[Stored items from a collection]
- - -

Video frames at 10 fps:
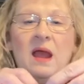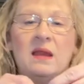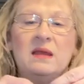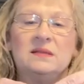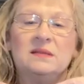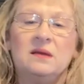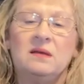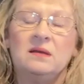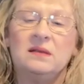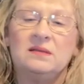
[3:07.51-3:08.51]
And it's
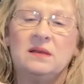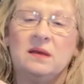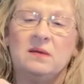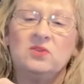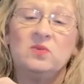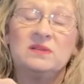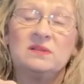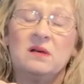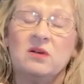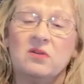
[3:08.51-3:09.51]
a, it's a
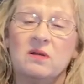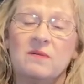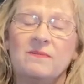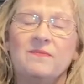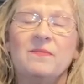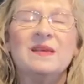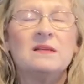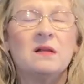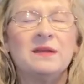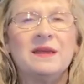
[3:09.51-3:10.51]
twist lock, or
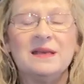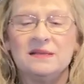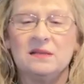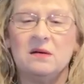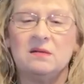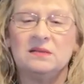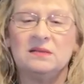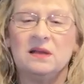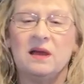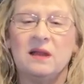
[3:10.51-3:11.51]
called a kiss lock
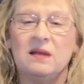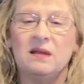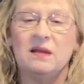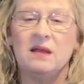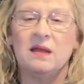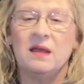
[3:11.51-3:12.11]
design.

- - -

• WORK INSTRUCTION:
Omit every picture while transcribing the records above exactly.

• EXERCISE ANSWER:
Video frames at 10 fps:
[3:07.51-3:08.51]
And it's
[3:08.51-3:09.51]
a, it's a
[3:09.51-3:10.51]
twist lock, or
[3:10.51-3:11.51]
called a kiss lock
[3:11.51-3:12.11]
design.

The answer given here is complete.